Bernardelli P-018: A classic Italian designed pistol from the 20th century

Bernardelli P-018 pistol Bernardelli P-018 pistol
Bernardelli P-018 pistol (Photo: XY)

In 1865 as gun barrel makers, Bernardelli manufactured service revolvers for the Italian army, 1929-33, and entered the commercial pistol market in 1945. Bernardelli first produced the Bernardelli P-018 pistol in 1982.

Bernardelli P-018: A classic Italian designed pistol from the 20th century


Bernardelli P-018 is intended originally as a military and police pistol. It is usually found in 9 mm caliber, though it has also been produced in 7.65 mm Parabellum and 9 mm Largo chambering in small numbers. The breach is locked by the familiar Browning dropping barrel, controlled by a shaped cam slot beneath the chamber, which engages with the slide stop lever pin.

There is an automatic firing pin lock, whereby the hammer cannot drive the pin forward unless the trigger is pulled completely through; the final movement before the release of the hammer raises the safety device and frees the firing pin.

Bernardelli P-018 pistol parts
Bernardelli P-018 pistol parts (Photo: XY)

Firing mode

The pistol can be fired in either single or double-action modes, but there is no hammer-drop function on the safety catch, and lowering the hammer on the loaded chamber must be done manually. It reminds me of the Beretta 81 pistol.

Versions of Bernardelli P-018

Shortly after the introduction of Bernardelli P-018, requests for something more easily concealed led to the development of the Bernardelli P-018 Compact. This is mechanically the same, but smaller in all dimensions (the barrel is 102 mm, the overall length 198 mm, and the weight 950 grams), and a magazine holding 14 rounds.

A third model is the Bernardelli P-020, intended for competition shooting. It is chambered for the 7.65 mm Parabellum round. It is generally the same as the Bernardelli P-018 but has a somewhat more luxurious standard of finish, with checkered walnut grips instead of plastic and a micro-adjustable rear sight.

Unlike many of today’s weapons, the Bernardelli maintains the tradition of building from steel forgings by machining. As a result, they are solid and reliable weapons and are available in various finishes from highly-polished blue to dull black Parkerised.

Technical specification

Manufacturer: Vincenzo Bernardelli SpA, Gardone Val Trompia, Italy
Type: Locked breech, double-action, semi-automatic
Caliber : 9 mm Parabellum
Barrel: 4.8 in (122 mm)
Weight (empty): 35.2 oz (998 gm)
Magazine capacity: 15 rounds
  1. Bernardelli PO18 Full Size
    You stated that a small number of the PO18 full size model were produced in 9×21. This seems like an ideal weapon.
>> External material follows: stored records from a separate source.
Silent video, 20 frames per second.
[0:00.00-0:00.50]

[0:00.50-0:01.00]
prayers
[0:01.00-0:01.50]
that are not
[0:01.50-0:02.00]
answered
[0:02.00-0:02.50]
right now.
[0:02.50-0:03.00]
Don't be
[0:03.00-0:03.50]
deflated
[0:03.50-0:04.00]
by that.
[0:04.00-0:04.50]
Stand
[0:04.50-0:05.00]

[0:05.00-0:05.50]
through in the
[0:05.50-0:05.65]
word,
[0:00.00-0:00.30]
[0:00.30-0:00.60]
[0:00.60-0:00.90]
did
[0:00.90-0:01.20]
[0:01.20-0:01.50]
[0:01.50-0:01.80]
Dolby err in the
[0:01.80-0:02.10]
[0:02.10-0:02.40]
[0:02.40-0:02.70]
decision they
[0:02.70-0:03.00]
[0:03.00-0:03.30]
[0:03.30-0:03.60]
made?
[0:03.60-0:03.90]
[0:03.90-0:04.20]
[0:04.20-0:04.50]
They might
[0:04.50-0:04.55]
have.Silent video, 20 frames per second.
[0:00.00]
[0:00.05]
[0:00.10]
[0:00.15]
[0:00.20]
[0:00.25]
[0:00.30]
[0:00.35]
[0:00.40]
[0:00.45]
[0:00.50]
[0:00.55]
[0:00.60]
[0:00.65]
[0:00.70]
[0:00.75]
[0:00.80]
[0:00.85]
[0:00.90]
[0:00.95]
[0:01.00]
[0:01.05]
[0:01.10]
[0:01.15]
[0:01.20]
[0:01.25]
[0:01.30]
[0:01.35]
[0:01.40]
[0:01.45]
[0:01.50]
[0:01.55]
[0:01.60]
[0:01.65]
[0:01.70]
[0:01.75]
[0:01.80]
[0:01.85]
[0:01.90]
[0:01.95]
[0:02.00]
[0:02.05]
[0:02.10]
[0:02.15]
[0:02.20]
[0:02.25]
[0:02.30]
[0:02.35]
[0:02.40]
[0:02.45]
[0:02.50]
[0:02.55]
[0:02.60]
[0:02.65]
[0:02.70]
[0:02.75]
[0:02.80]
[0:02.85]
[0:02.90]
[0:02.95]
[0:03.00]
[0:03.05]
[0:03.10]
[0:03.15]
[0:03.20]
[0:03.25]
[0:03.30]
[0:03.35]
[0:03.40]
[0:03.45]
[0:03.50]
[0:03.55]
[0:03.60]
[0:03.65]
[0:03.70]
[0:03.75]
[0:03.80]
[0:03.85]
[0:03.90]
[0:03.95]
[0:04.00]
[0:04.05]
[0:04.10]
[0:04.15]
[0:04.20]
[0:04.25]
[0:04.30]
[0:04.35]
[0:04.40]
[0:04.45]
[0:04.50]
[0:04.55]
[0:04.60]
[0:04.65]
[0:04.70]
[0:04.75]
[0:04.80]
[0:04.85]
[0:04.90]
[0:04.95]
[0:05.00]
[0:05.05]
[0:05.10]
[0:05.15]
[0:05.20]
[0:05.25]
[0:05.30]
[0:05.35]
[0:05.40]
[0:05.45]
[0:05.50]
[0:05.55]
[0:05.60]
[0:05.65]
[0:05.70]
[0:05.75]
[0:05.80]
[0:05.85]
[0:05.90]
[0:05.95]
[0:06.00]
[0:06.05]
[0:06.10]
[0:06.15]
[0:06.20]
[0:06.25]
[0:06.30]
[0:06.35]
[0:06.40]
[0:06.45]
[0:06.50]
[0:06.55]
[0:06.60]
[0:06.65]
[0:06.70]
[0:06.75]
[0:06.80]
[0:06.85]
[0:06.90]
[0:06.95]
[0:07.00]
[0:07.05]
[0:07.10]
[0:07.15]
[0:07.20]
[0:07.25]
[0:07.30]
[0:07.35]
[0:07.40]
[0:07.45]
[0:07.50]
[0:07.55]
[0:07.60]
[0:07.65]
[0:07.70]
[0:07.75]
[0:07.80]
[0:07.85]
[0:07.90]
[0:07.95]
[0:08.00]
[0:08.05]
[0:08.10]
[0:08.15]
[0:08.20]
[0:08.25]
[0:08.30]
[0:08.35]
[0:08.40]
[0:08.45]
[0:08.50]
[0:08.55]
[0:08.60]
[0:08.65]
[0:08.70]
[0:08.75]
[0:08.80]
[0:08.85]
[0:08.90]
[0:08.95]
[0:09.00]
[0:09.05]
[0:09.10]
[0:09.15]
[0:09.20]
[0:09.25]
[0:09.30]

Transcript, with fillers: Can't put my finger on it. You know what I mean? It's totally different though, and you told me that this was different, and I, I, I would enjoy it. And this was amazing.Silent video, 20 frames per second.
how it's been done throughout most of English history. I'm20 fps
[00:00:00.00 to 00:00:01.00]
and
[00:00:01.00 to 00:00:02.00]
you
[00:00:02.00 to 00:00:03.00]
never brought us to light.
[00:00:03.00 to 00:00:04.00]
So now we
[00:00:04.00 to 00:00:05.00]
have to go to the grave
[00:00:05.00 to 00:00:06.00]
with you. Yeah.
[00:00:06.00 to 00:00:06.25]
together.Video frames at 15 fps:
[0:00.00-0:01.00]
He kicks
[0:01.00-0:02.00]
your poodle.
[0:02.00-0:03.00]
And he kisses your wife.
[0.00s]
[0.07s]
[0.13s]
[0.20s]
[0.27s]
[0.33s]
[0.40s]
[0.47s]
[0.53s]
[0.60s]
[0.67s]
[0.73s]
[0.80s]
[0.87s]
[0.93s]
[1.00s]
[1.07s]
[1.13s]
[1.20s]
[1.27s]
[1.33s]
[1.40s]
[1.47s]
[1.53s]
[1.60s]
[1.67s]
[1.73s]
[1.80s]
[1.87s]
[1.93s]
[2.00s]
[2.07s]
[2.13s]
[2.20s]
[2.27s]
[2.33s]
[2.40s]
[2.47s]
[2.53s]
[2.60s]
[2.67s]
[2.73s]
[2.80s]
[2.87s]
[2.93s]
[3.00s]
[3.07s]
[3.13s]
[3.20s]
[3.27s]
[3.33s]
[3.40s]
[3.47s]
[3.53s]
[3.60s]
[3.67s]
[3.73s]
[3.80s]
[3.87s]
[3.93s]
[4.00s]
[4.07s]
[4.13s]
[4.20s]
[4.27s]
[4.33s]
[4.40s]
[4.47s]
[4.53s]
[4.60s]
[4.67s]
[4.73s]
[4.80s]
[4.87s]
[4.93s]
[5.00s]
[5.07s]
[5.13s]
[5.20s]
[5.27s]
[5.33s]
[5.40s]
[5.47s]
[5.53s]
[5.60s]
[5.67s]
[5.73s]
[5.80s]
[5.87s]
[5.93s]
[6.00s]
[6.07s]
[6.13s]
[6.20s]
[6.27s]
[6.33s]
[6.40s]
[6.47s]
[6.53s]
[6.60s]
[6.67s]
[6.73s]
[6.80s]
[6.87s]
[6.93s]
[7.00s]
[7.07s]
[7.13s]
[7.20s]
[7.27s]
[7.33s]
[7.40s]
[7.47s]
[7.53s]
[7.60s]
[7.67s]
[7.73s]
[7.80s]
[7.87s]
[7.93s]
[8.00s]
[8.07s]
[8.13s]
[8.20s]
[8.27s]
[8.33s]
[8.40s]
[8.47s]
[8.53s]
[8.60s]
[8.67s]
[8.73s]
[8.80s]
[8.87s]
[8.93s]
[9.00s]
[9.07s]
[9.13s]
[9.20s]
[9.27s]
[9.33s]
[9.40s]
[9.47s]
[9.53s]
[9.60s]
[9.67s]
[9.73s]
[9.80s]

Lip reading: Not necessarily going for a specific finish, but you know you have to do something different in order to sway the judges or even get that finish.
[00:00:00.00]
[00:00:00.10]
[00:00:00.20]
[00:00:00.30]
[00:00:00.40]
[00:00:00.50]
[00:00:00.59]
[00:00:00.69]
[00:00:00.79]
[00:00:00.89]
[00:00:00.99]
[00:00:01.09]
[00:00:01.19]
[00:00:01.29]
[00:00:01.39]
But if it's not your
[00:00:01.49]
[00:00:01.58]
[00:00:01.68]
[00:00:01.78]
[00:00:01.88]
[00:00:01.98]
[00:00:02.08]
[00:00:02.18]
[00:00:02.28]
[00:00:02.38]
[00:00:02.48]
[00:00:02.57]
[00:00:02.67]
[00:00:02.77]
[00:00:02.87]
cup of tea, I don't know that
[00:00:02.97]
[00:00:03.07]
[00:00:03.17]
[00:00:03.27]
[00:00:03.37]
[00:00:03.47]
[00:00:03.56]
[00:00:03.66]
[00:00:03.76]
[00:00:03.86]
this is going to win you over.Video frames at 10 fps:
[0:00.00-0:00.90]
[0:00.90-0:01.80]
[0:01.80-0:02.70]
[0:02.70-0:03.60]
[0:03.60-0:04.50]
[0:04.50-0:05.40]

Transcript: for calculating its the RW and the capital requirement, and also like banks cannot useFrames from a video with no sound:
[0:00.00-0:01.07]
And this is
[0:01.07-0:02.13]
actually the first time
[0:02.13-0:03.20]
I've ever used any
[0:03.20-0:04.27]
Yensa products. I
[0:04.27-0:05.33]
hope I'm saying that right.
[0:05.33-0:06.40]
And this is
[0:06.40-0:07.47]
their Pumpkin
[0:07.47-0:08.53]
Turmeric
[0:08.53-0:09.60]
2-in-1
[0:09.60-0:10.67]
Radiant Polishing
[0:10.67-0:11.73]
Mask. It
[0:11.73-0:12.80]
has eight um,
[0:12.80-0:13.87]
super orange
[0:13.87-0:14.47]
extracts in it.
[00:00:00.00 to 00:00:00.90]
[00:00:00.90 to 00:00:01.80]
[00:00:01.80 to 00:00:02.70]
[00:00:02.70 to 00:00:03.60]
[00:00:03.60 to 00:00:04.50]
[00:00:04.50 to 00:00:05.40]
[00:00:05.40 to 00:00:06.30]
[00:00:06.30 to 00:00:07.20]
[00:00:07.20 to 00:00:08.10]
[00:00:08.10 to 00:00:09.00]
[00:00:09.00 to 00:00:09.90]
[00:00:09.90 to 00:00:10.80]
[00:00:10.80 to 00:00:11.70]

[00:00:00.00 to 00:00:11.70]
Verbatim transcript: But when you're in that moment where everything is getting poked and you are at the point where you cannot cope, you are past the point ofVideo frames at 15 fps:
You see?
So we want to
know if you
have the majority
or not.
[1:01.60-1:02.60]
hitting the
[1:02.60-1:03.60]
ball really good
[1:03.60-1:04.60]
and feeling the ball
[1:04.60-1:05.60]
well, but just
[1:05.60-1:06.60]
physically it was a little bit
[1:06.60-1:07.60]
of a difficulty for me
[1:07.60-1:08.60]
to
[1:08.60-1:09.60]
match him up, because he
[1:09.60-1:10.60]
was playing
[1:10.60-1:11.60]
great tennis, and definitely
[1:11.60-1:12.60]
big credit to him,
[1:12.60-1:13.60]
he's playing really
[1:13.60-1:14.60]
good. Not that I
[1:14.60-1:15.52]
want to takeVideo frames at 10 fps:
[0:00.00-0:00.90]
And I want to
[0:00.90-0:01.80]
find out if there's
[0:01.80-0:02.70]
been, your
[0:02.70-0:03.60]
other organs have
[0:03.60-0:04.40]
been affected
I was wondering:
    1. Do you have any information as to how many were made?
    2. Can the 9mm para PO18 be modified to fire a 9×21?
    3. Do you know if the 9×21mm models can fire a 38 super cartridge or be modified to do so?
    Also it is a little bit off subject but so are my prior questions and it never hurts to ask.
    4. Can the Benelli b76 9mm para be modified to fire the 9×21 or the 38 Super? The reason I ask is eithèr gun would be incredibly accurate while delivering and a hit with effective energy to a considerable range.
    5. Do you know of any modern pistols that have been modified to extract maximum power and accuracy from either the 9×23 or 38 Super?
    Thank you for your time and attention regarding my questions.

  2. all 1911 are made to the same specifications.
    what makes one more accurate than another?
    What is accurate? When stated 1.5 inch groups at 25 yards, how is that measured, extreme spread or median radius?
    I wish reviewers gave more information about how they do their measurements, it makes a big difference.

  3. if you have a .38 super, keep it and use it. if you want more power than 9mm, move to 40 s&w or .357 sig. 38 super is not that much of a jump from 9mm +p

  4. Hi, I was wondering if anyone knows where I could get a Front Sight for the Bernardelli P018S? or if there was something else that would fit it?

  5. I am an FFL and I recently acquired a PO18 in almost mint condition. Really a good feeling piece. Now I’m debating on selling or keeping for my collection. Any chance they’ll appreciate in value? Wouldn’t know what to price at now anyway!